In what should be a wake-up call to the UK Islamic banking industry the Home Purchase Plan provider found that 46% of Muslim consumers said they have never used Shariah-compliant products.
The figure, which rises to 53% among Muslim women, underlines the challenge faced by Shariah-compliant finance providers.
Charles Haresnape, CEO of Gatehouse Bank, said: “Our report highlights that providers of Shariah-compliant finance are missing out because of a largely untapped market for their products.

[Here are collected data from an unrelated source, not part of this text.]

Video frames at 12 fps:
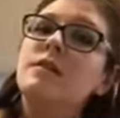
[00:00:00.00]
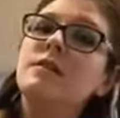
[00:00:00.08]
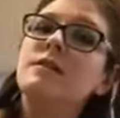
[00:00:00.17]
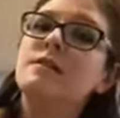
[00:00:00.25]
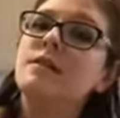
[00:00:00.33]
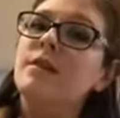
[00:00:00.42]

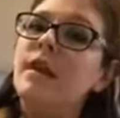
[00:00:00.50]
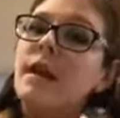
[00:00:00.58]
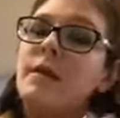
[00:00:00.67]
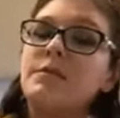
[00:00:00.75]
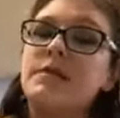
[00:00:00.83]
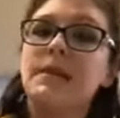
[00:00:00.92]
So then
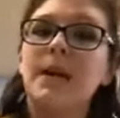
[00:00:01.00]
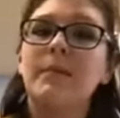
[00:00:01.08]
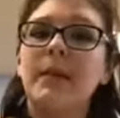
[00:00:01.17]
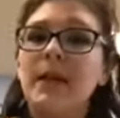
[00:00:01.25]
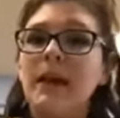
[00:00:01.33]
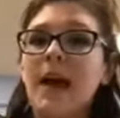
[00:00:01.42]
I'm just
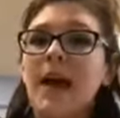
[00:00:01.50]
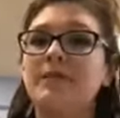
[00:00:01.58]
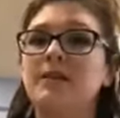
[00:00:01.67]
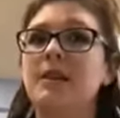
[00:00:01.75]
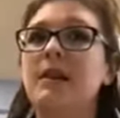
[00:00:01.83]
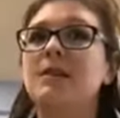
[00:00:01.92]
coming in
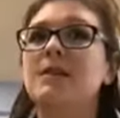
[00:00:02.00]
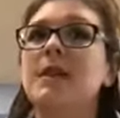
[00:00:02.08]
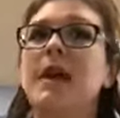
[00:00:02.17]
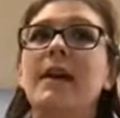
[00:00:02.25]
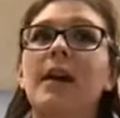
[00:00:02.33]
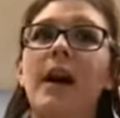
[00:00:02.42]
after each
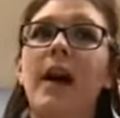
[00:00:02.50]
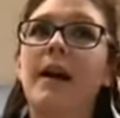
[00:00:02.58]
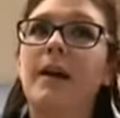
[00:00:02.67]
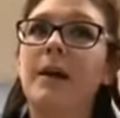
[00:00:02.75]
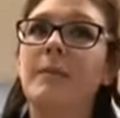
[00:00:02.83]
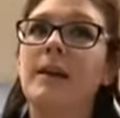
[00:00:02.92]
layer. I
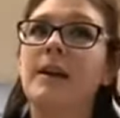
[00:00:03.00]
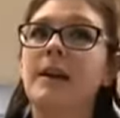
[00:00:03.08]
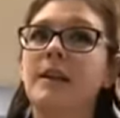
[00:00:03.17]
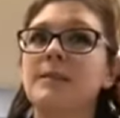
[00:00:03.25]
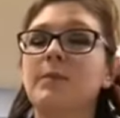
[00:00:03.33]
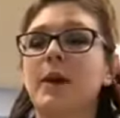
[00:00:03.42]
come in and
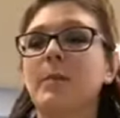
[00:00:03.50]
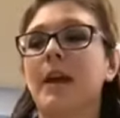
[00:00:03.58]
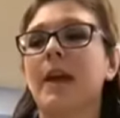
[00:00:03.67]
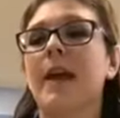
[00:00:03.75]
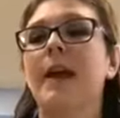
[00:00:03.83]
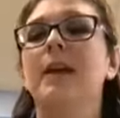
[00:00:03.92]
I spray
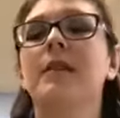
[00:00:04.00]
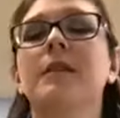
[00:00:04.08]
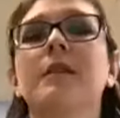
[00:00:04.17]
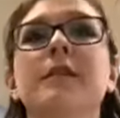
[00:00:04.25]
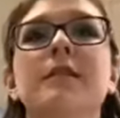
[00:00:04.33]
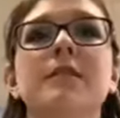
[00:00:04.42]
my hair
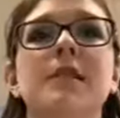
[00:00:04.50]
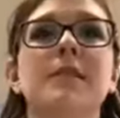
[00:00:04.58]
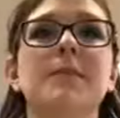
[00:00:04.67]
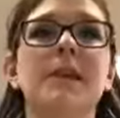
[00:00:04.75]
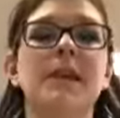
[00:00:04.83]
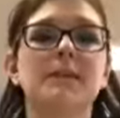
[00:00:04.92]

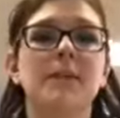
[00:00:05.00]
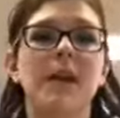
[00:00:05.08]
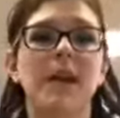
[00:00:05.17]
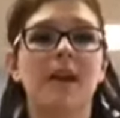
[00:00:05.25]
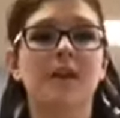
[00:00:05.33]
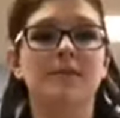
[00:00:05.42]
just because my
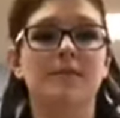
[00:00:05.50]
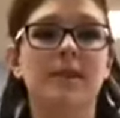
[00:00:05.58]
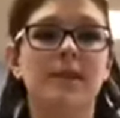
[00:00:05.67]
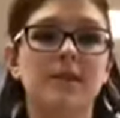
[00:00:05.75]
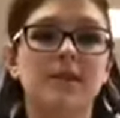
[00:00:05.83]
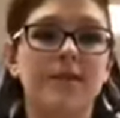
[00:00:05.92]
hair is
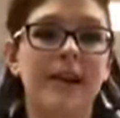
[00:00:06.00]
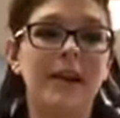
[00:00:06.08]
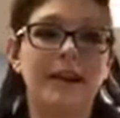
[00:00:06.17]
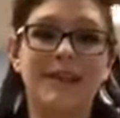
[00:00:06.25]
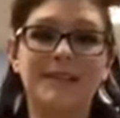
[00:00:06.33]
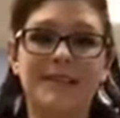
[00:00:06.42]
really straight
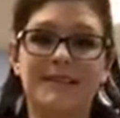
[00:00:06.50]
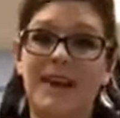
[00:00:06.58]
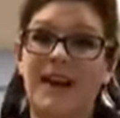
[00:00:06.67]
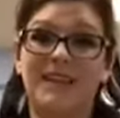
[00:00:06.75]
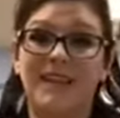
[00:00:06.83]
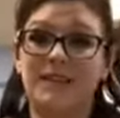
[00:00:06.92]
and it does
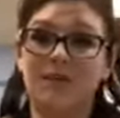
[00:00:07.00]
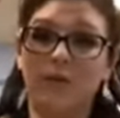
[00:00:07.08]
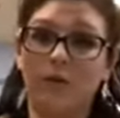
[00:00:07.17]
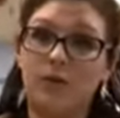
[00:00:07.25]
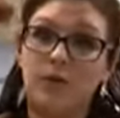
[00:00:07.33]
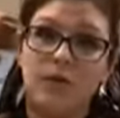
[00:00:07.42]
not like to
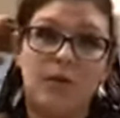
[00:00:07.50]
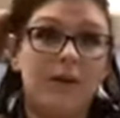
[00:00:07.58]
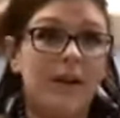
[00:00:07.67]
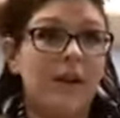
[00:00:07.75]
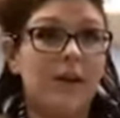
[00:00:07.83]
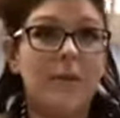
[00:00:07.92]
hold curl
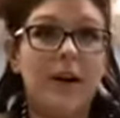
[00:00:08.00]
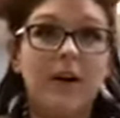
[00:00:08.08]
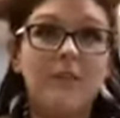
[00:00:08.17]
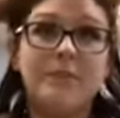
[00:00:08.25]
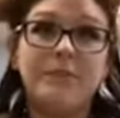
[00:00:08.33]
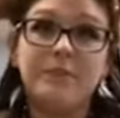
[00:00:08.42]
very well.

“If nearly half of all Muslim consumers have never used Islamic finance that means hundreds of thousands of potential customers are waiting to be reached. A key lesson is that we and the whole industry need to do a better job of reaching out to the Muslim community and explaining the benefits of Shariah-compliant products.

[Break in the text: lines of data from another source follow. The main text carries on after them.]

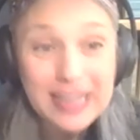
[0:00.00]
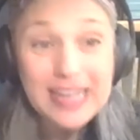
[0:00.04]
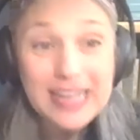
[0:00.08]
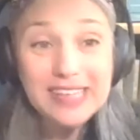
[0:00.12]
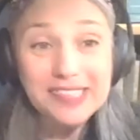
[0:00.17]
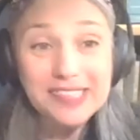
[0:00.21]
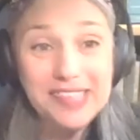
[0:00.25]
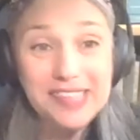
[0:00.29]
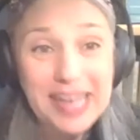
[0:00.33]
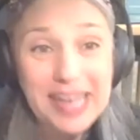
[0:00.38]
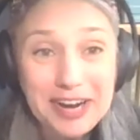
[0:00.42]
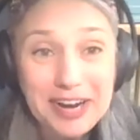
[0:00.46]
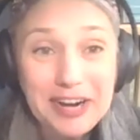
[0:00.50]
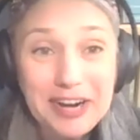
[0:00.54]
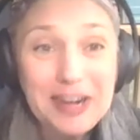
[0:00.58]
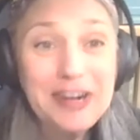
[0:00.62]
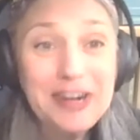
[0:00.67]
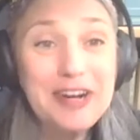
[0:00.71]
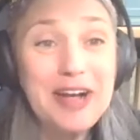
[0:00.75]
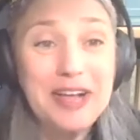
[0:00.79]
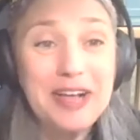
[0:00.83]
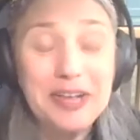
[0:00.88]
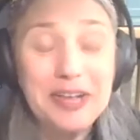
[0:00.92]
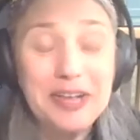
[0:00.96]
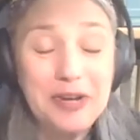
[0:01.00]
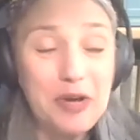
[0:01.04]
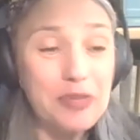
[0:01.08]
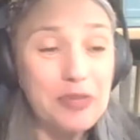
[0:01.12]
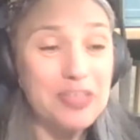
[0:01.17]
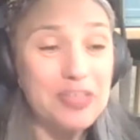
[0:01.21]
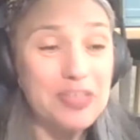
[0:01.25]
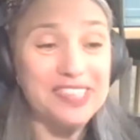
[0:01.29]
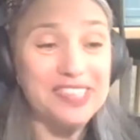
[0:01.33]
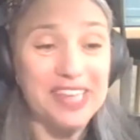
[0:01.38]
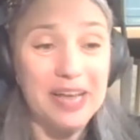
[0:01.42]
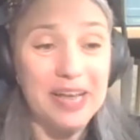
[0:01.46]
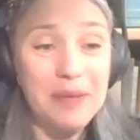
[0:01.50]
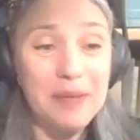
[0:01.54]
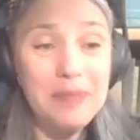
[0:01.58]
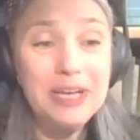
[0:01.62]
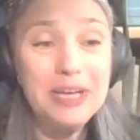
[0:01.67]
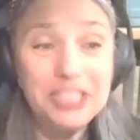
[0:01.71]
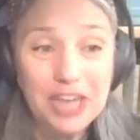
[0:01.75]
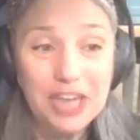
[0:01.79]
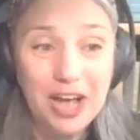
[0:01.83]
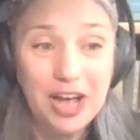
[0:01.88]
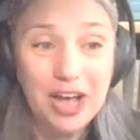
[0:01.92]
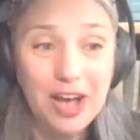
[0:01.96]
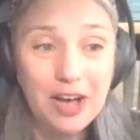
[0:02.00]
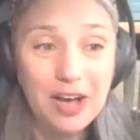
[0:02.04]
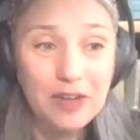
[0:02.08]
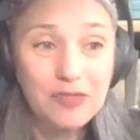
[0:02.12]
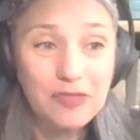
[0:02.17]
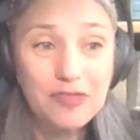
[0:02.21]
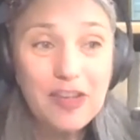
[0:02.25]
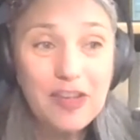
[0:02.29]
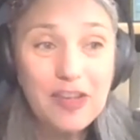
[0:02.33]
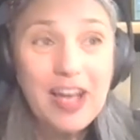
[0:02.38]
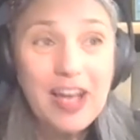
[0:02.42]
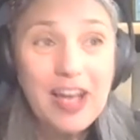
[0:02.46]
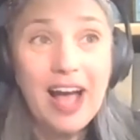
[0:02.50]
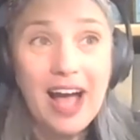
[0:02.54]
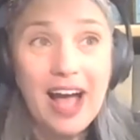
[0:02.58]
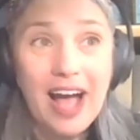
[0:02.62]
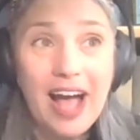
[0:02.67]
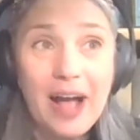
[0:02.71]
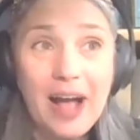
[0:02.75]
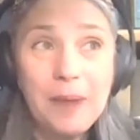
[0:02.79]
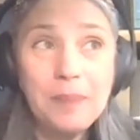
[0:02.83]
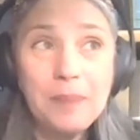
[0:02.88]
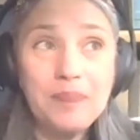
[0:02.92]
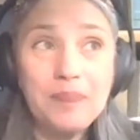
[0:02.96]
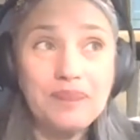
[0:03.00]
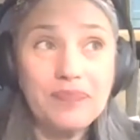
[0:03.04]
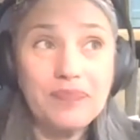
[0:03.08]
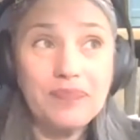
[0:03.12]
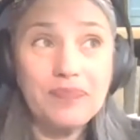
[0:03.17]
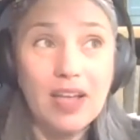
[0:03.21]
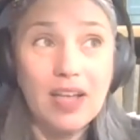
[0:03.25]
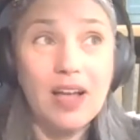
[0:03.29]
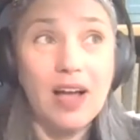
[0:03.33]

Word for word: Seder. You know, this image of um,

“Most importantly, the research shows we need happy customers and faith leaders to become community advocates for Islamic finance because word-of-mouth is highly valued among Muslim consumers.”
However, a number of positive findings highlight the huge opportunity available to the sector if it invests in the right areas. Seven in ten (71%) Muslim consumers questioned believe that Islamic finance is dedicated to the interests of the community, while 61% believe it works hard to better serve its customers.
Some 85% of existing Islamic finance consumers said that their experience exceeded their expectations, suggesting that using this rich seam of positive experiences and building on a sense of community could be key to increasing popularity.
Awareness and perception of Islamic finance among non-users of Islamic products is one of the industry’s biggest obstacles to overcome, with only 53% of non-users knowing anything about it, and only 35% of non-users viewing it favourably, the research found.
Among consumers who said they were not interested in Islamic finance, awareness fell to just over a third (36%) and positive perception to a disappointing 3%.
The study also found that, while 71% of people surveyed thought that Islamic finance was trustworthy and ethical, some 60% found it difficult to purchase, and 62% thought it was hard to compare options.
Muslim consumers contribute £31bn to the UK economy, boasting a spending power of £20.5bn.